概要
イオンチャネル等の膜機能タンパク質には、副サブユニットと複合体を作って機能するものが多くある。電位依存性K+チャネルの一つ、Kv4チャネルは神経細胞、心筋に発現し、細胞の興奮性を調節している。K+ Channel Interacting Protein(KChIP)はKv4チャネルの電流を大きくし、不活性化を遅くし、不活性化からの回復を速くするということが知られているが、詳細な調節機構は未だ不明である。これまで、結晶構造解析によって、Kv4/KChIP複合体は各々のサブユニットが4:4の量体数比(ストイキオメトリー)で結合していることが知られていたが、4:4以外の複合体が存在するのか、また存在する場合、イオンチャネル複合体の機能がどのように変化するのかについては不明であった。

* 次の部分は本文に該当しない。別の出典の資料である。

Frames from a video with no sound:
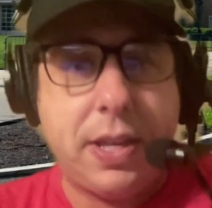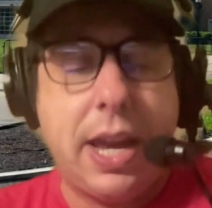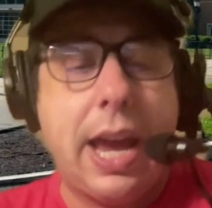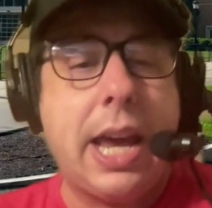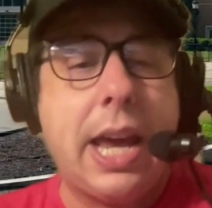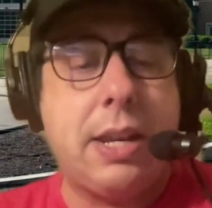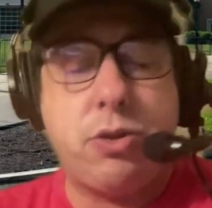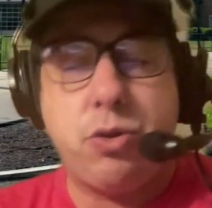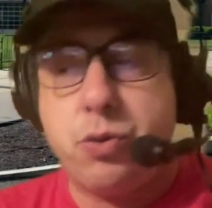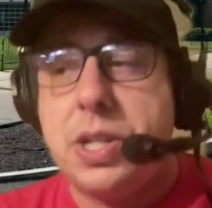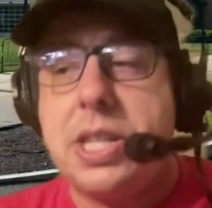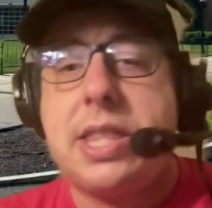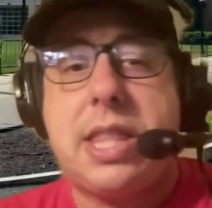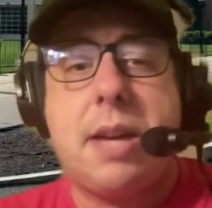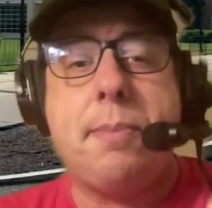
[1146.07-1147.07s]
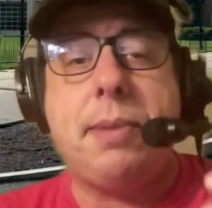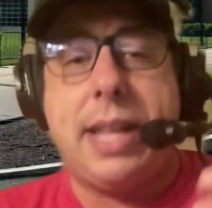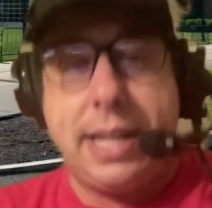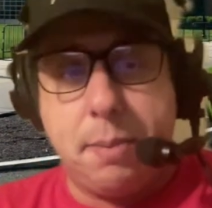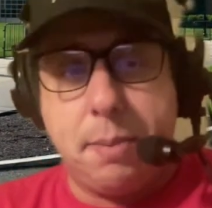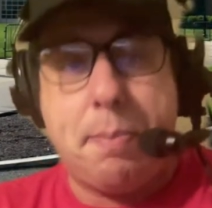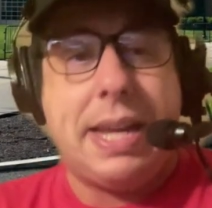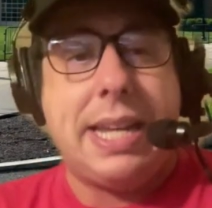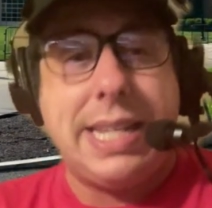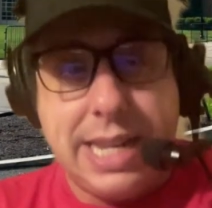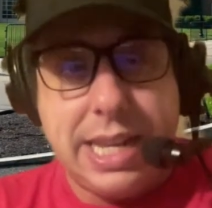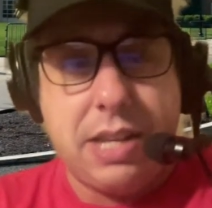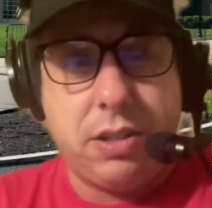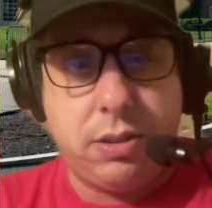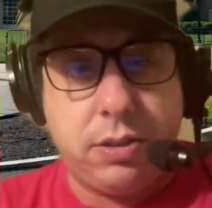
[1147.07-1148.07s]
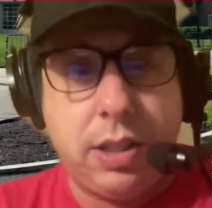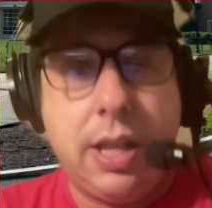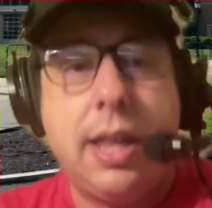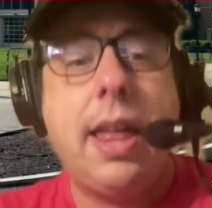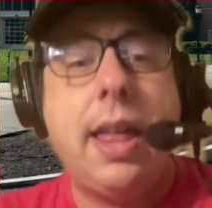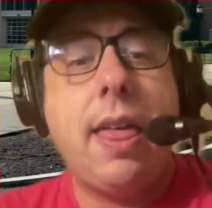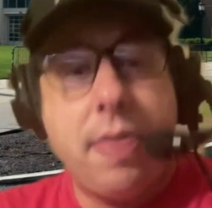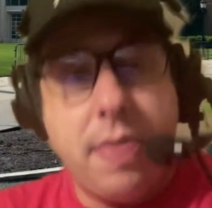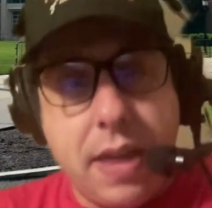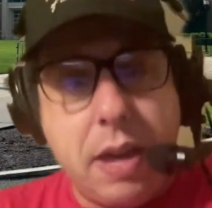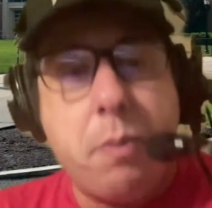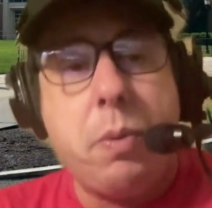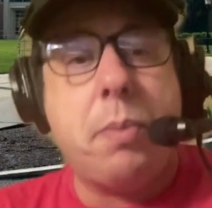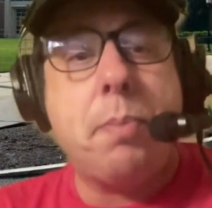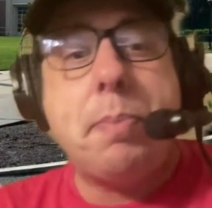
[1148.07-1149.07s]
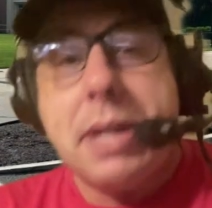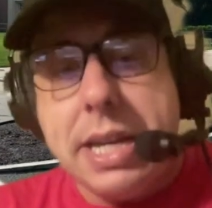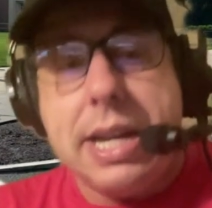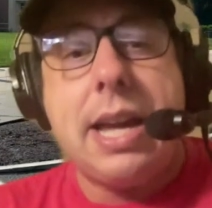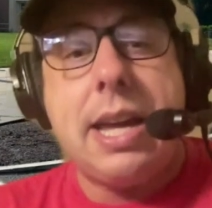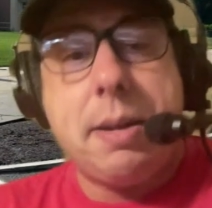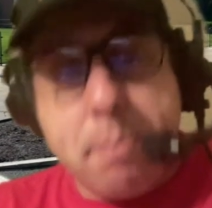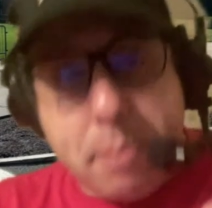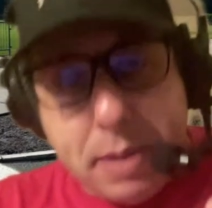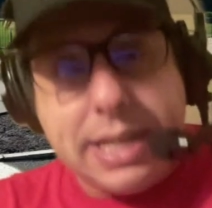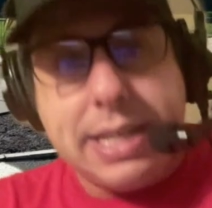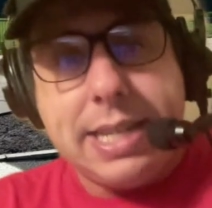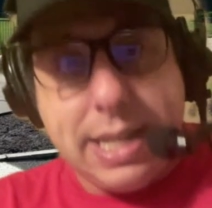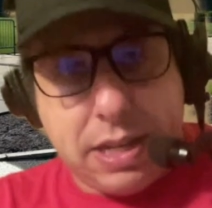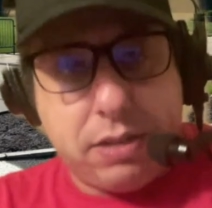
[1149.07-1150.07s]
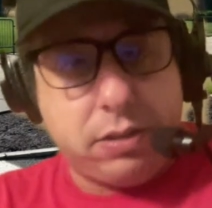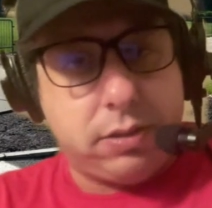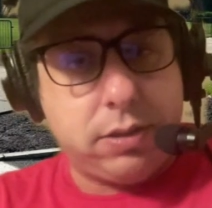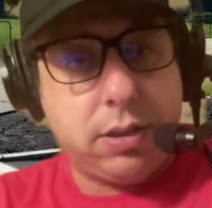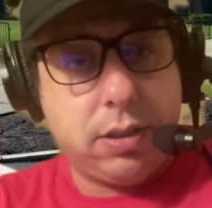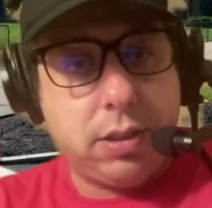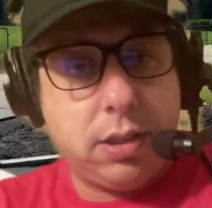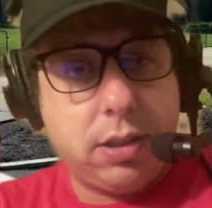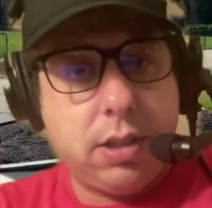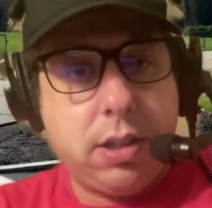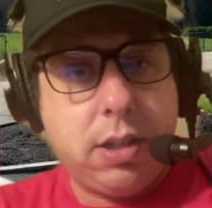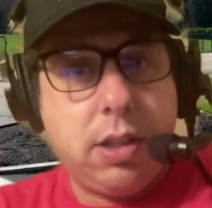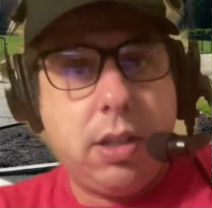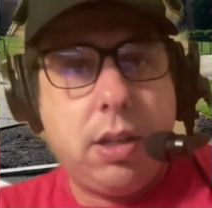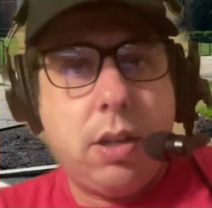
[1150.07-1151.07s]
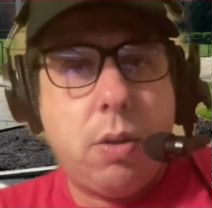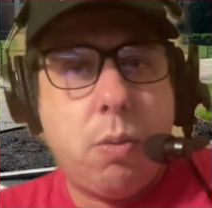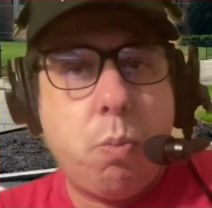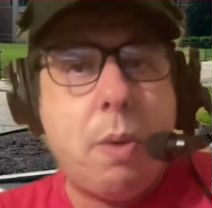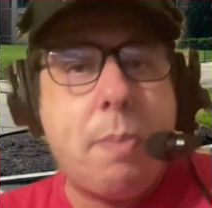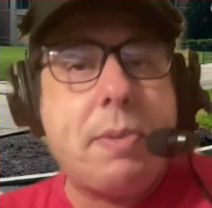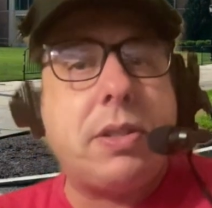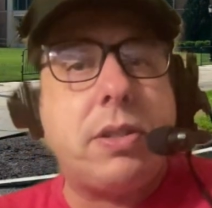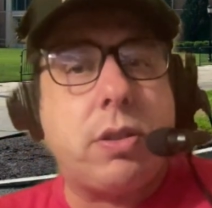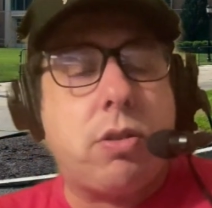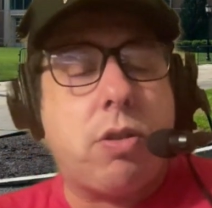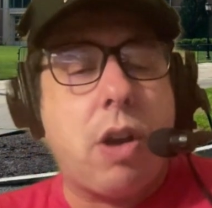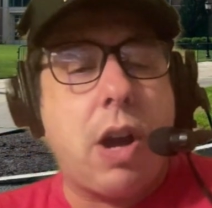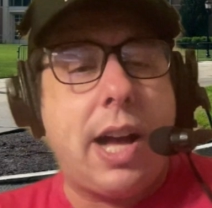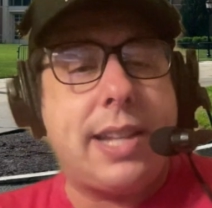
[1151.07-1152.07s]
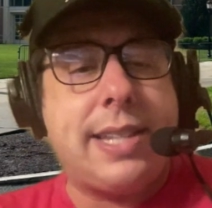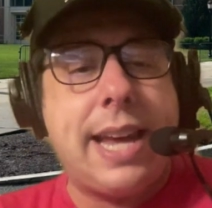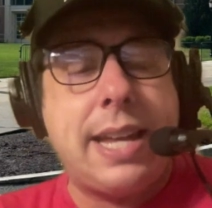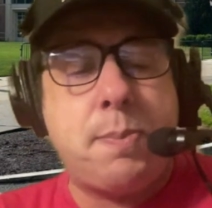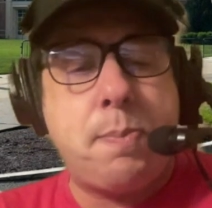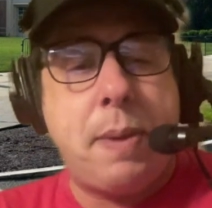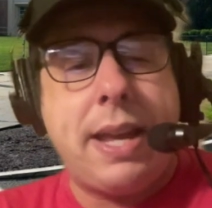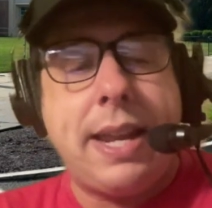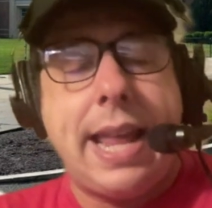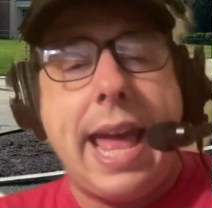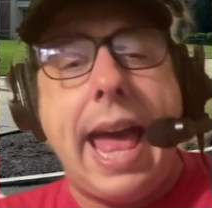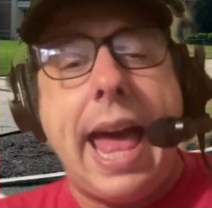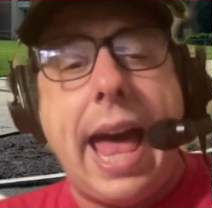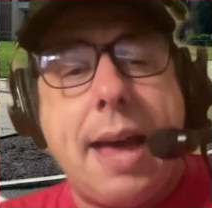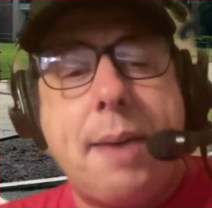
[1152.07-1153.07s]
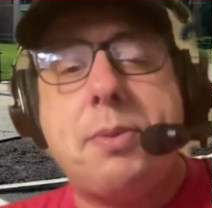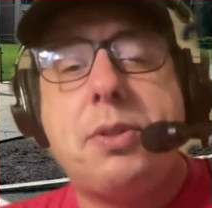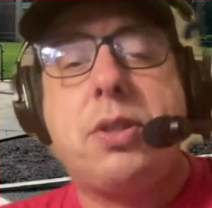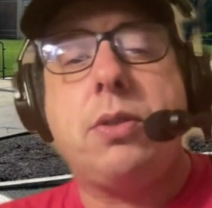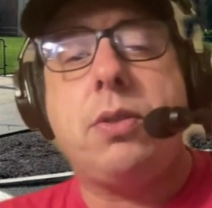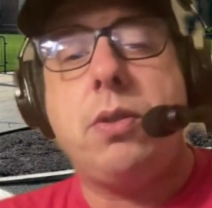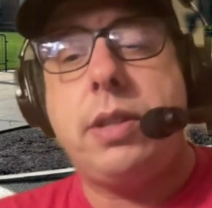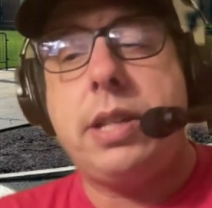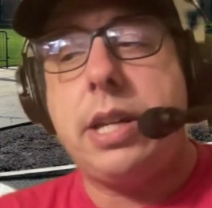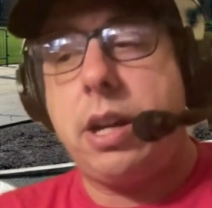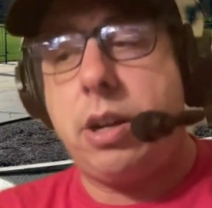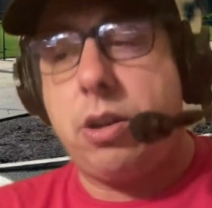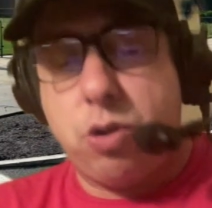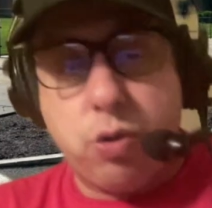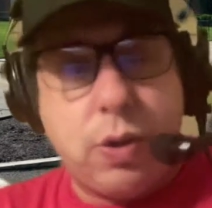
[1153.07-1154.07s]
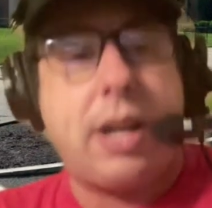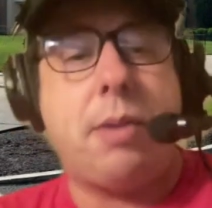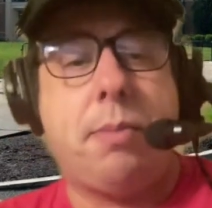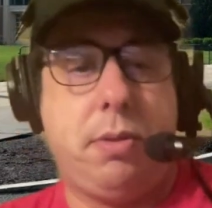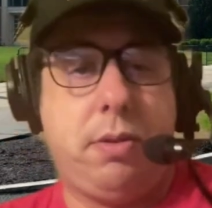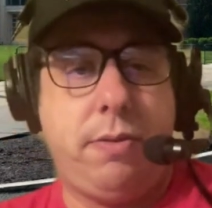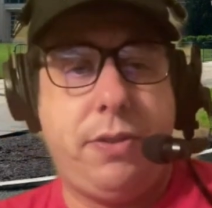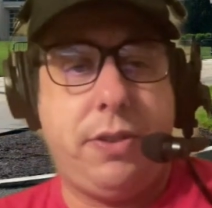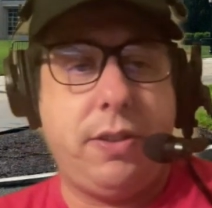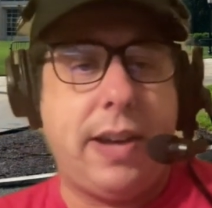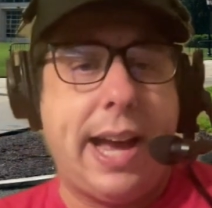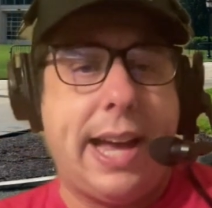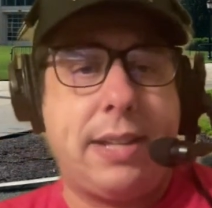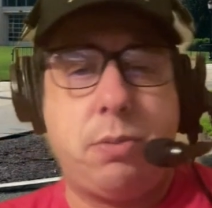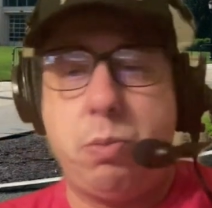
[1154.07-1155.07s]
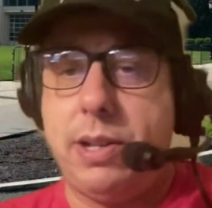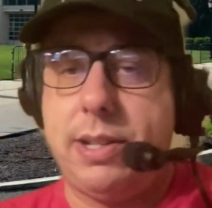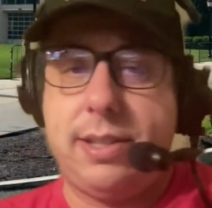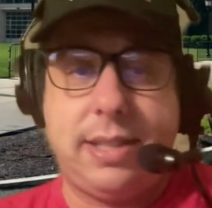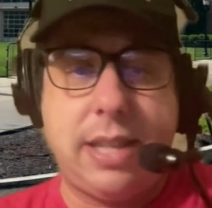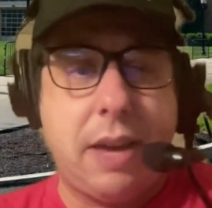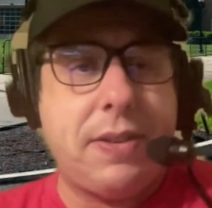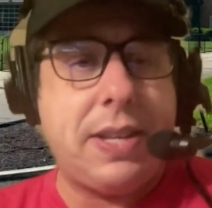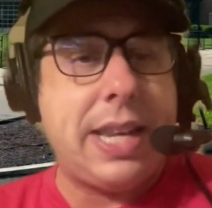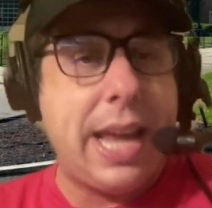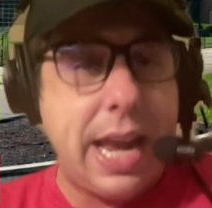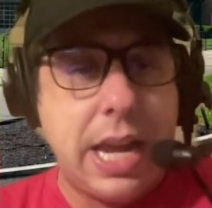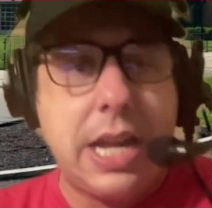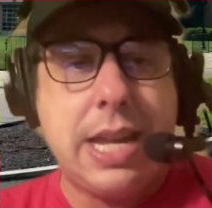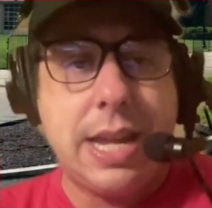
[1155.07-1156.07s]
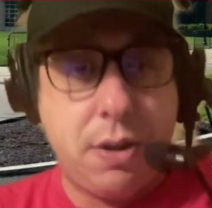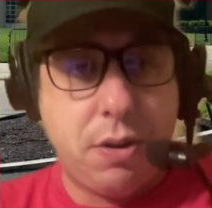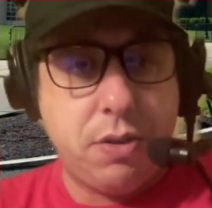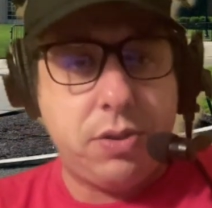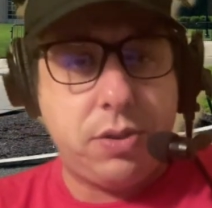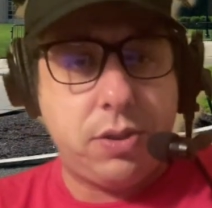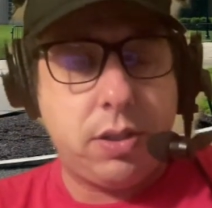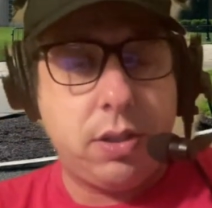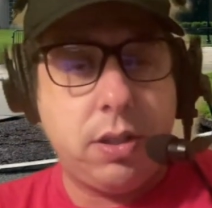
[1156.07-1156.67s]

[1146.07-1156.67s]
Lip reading: and treat them like a big deal, they will be a big deal. Women's lacrosse has been absolutely incredible for the last, 7, 8 years,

今回、我々はまず、Xenopus卵母細胞に打ち込むKv4.2とKChIP4 RNAの量を変化させ、両者の相対的な発現量を調節し、二本刺膜電位固定法を用いてイオンチャネル複合体の性質を電気生理学的に解析した。その結果、KChIP4の発現量依存的にKv4.2の性質が変化するという知見を得た。ここで見られた変化が、KChIP4の結合数によるものであるという可能性を検討するため、Kv4.2とKChIP4のストイキオメトリーを4:2あるいは4:4に固定するタンデムコンストラクト(各々KChIP4-Kv4.2-Kv4.2, KChIP4-Kv4.2)を作成した。両者の電気生理学的性質を比較したところ、4:4チャネルは4:2チャネルよりも速い不活性化からの回復を示し、Kv4チャネルの性質がKChIP4の結合数により調節を受けることが分かった。さらに、monomeric enhanced GFP を付加したKChIP4 (KChIP4-mEGFP)をKv4.2と共発現させ、一分子蛍光イメージング法を用いて、一つのKv4.2チャネルに結合するKChIP4の数を測定した。両サブユニットの相対的な発現量を変化させたところ、KChIP4の発現量が増加するにしたがって、Kv4.2に結合する数が増加し、最大で4つまで結合可能であることが明らかとなった。以上の結果から、Kv4/KChIPイオンチャネル複合体のストイキオメトリーは一定ではなく、両サブユニットの相対的な発現量に依存して変化すること、また、ストイキオメトリーの変化がイオンチャネルの性質に影響を与えることが分かった。
論文情報
Masahiro Kitazawa, Yoshihiro Kubo and Koichi Nakajo
The Stoichiometry and Biophysical Properties of the Kv4 Potassium Channel Complex with KChIP Subunits are Variable Depending on the Relative Expression Level
Journal of Biological Chemistry, published May 8, 2014 as doi:10.1074/jbc.M114.563452
図
KChIP4の相対的な発現量が増加するにしたがって、Kv4.2の性質が徐々に変化する様子が捉えられた(電流量の増大、不活性化過程の減速(A)、不活性化からの回復過程の加速(B))。また、KChIP4の発現量が増加するにしたがって、一つのKv4.2チャネルに結合するKChIP4の数が増えることから、Kv4.2/KChIP4イオンチャネル複合体のストイキオメトリーは固定されておらず、両者の相対的な発現量依存的に柔軟に変化することがわかった(C)。